**EXERCISE DESCRIPTION**. Write out again, unchanged, the line that has "[0:00.00-0:01.00]" and each following line through the end of the entries below; leave pictures out.

**RECORDED DATA**.

########################################

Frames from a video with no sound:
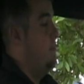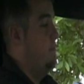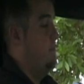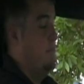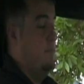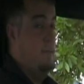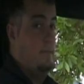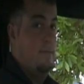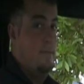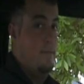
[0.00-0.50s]
up,
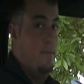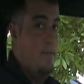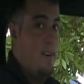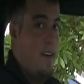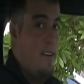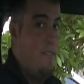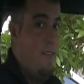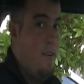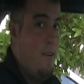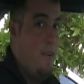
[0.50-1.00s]

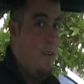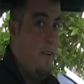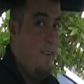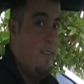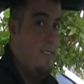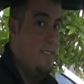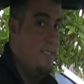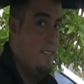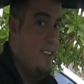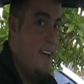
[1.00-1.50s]
we got a phone
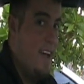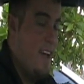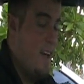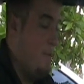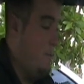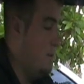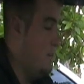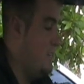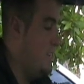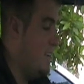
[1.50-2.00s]
call.
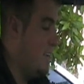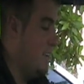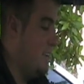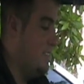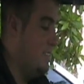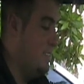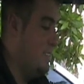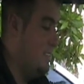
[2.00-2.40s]
Yeah, one second.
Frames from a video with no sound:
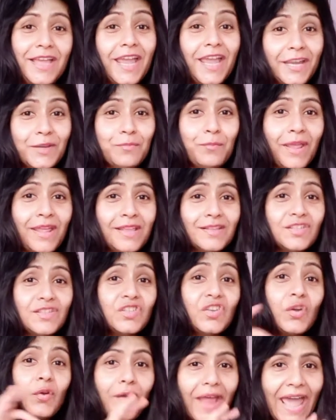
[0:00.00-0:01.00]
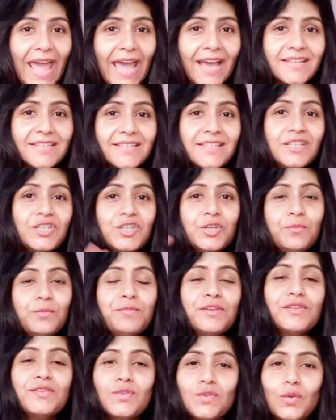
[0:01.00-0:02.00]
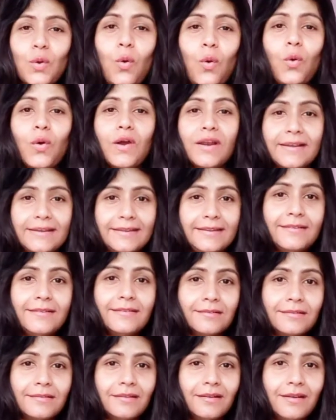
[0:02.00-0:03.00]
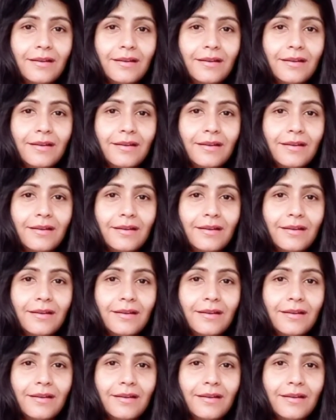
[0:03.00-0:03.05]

It means your accent should be so clear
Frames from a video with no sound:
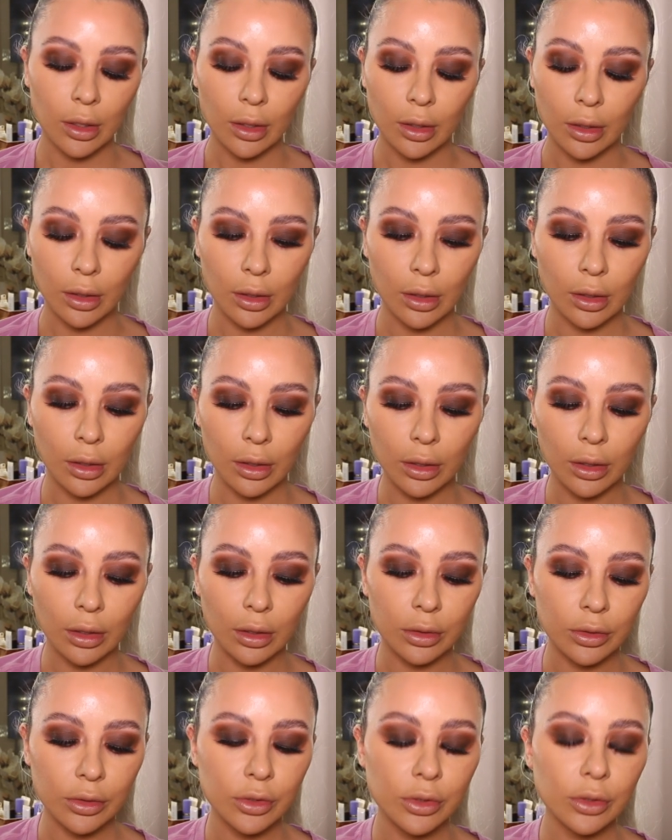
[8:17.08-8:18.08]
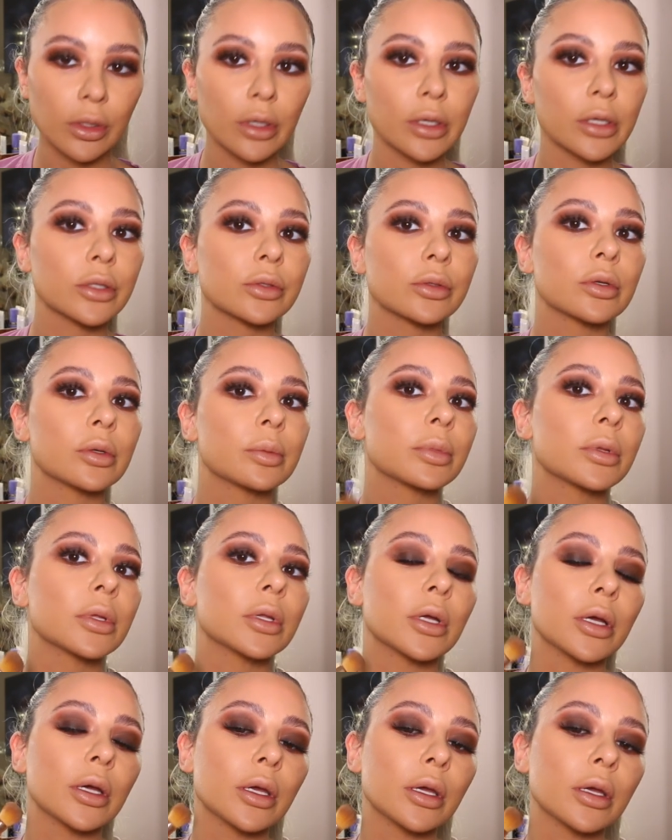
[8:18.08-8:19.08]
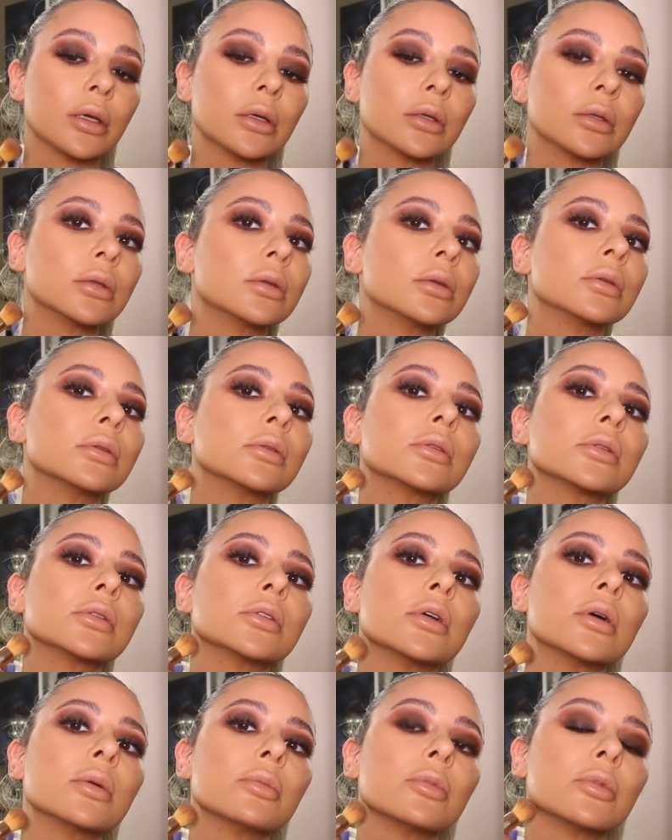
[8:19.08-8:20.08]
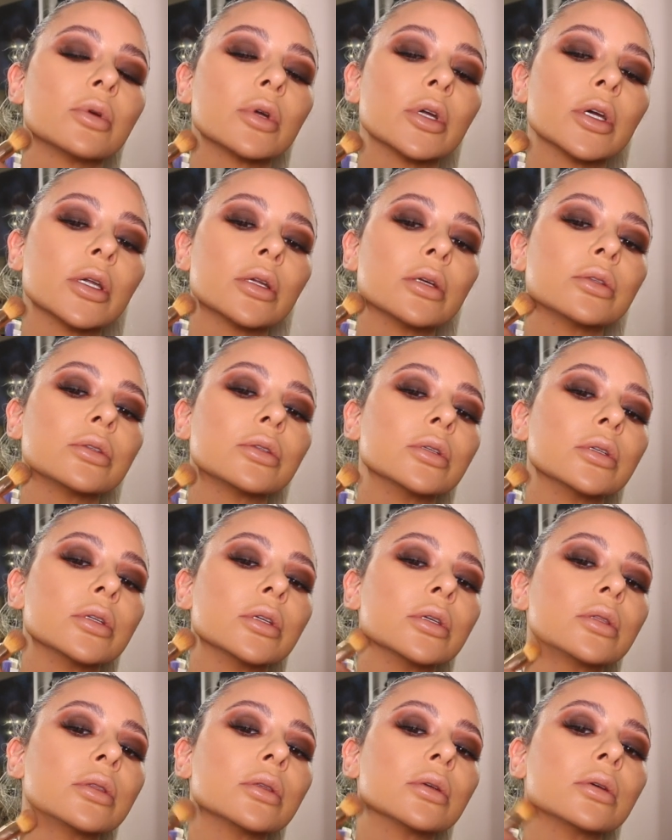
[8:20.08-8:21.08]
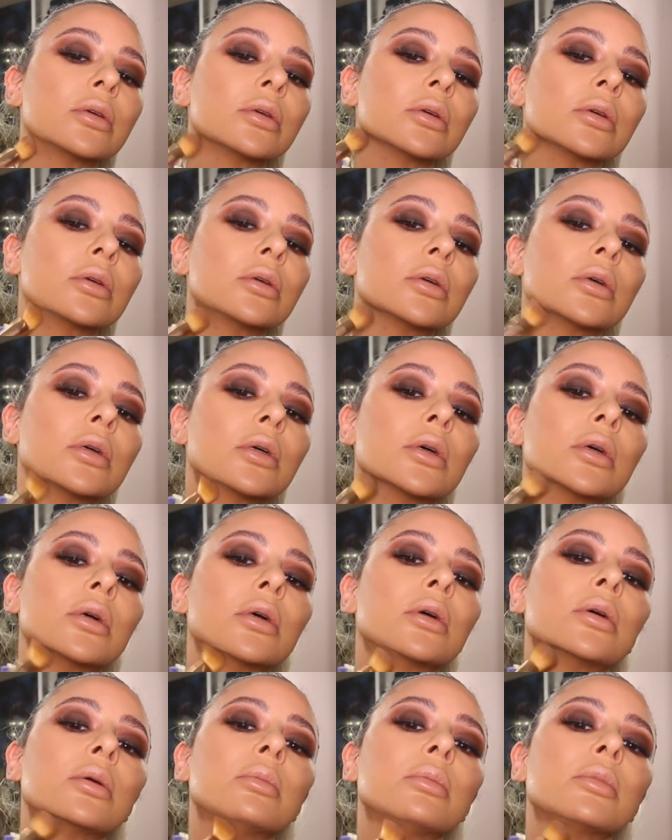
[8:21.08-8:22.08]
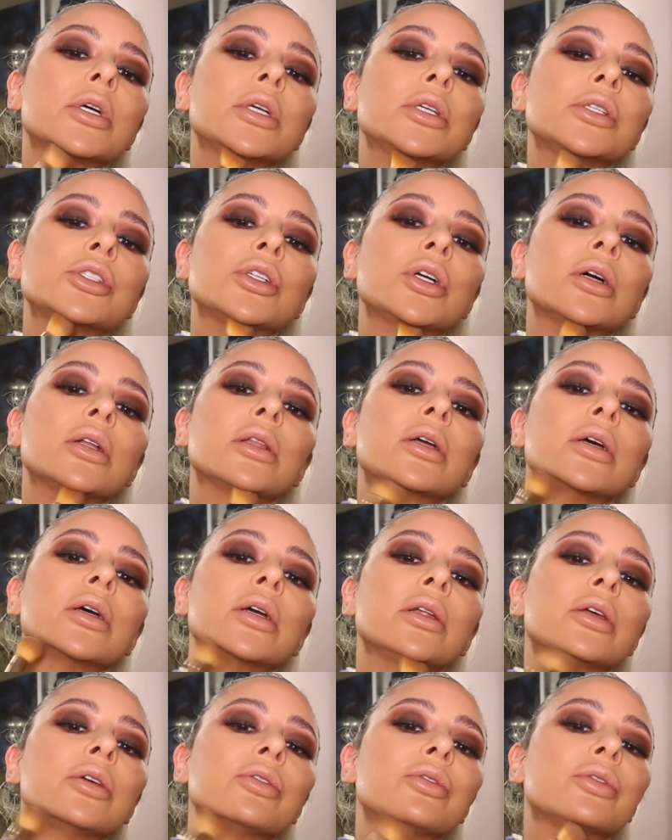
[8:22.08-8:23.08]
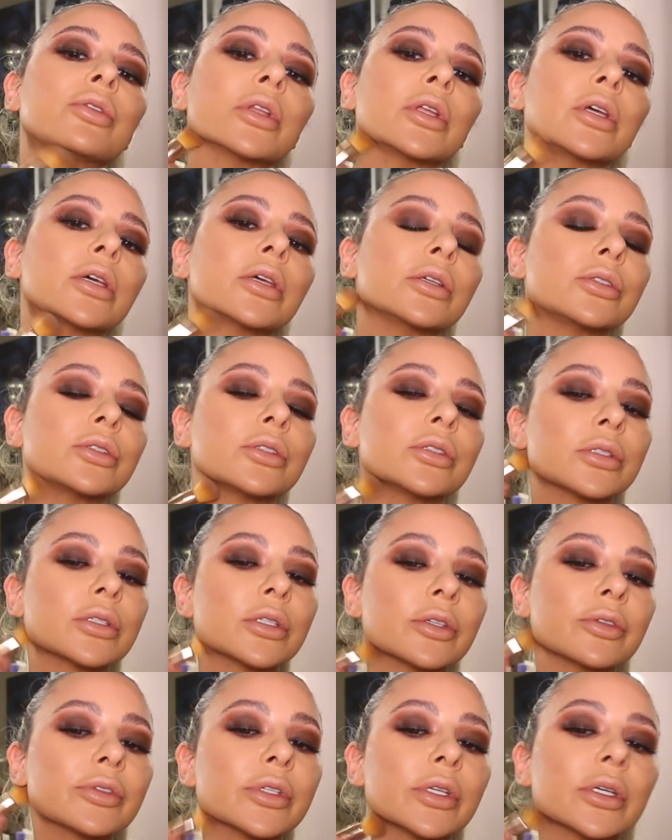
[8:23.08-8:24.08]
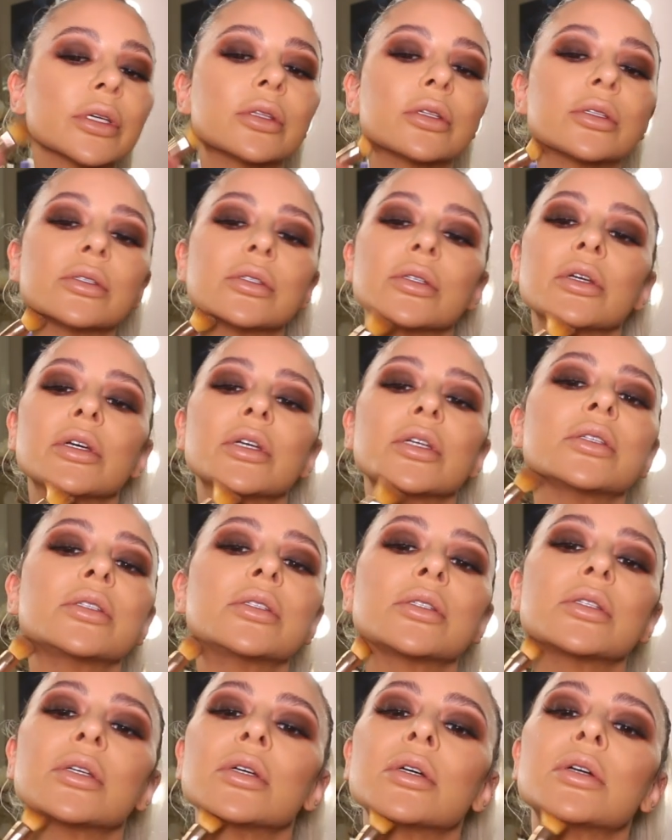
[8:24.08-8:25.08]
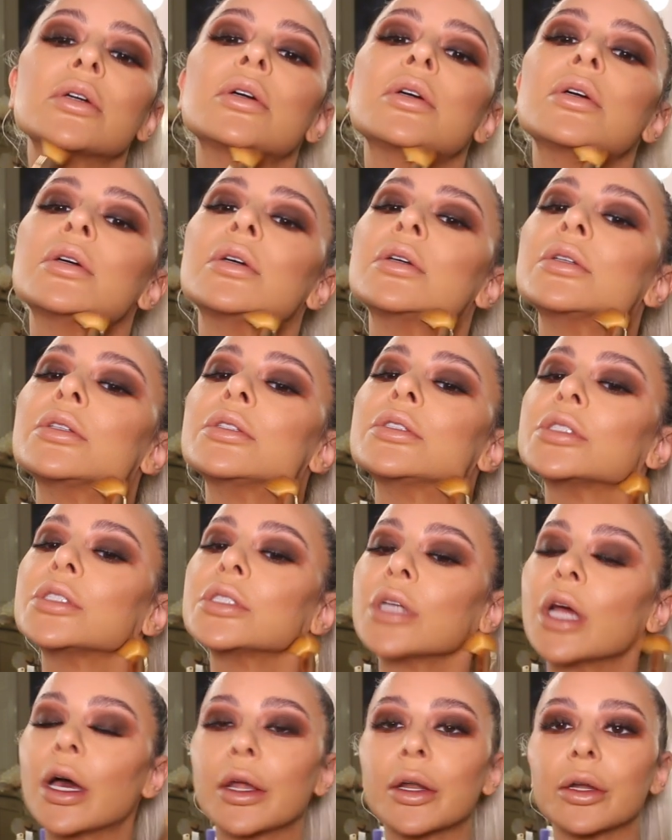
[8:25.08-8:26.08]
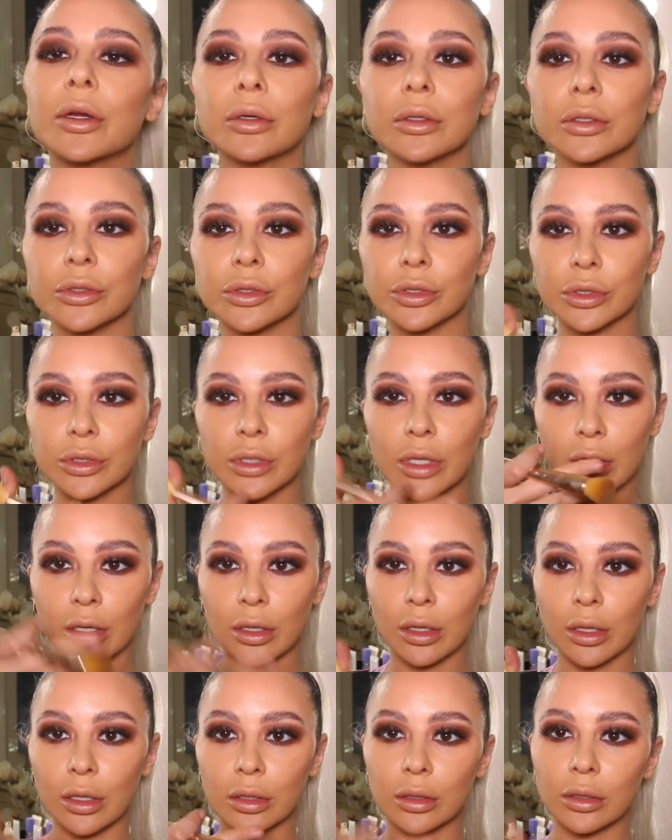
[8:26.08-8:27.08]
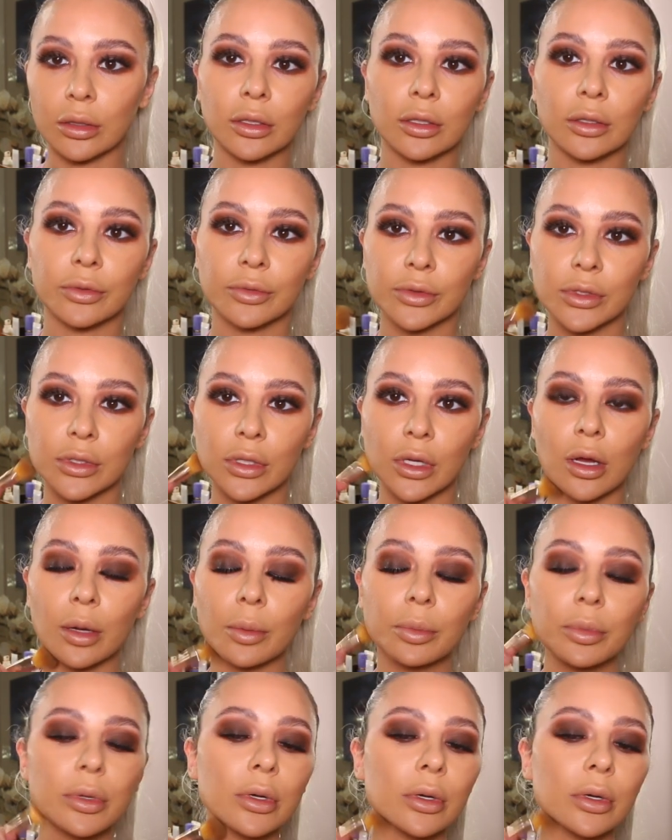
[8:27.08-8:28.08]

And I also like to apply some right underneath my jawline. I feel like it just gives like this nice shadow and just kind of like lifts up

########################################

**FINAL ANSWER**.
[0:00.00-0:01.00]
[0:01.00-0:02.00]
[0:02.00-0:03.00]
[0:03.00-0:03.05]

It means your accent should be so clear
Frames from a video with no sound:
[8:17.08-8:18.08]
[8:18.08-8:19.08]
[8:19.08-8:20.08]
[8:20.08-8:21.08]
[8:21.08-8:22.08]
[8:22.08-8:23.08]
[8:23.08-8:24.08]
[8:24.08-8:25.08]
[8:25.08-8:26.08]
[8:26.08-8:27.08]
[8:27.08-8:28.08]

And I also like to apply some right underneath my jawline. I feel like it just gives like this nice shadow and just kind of like lifts up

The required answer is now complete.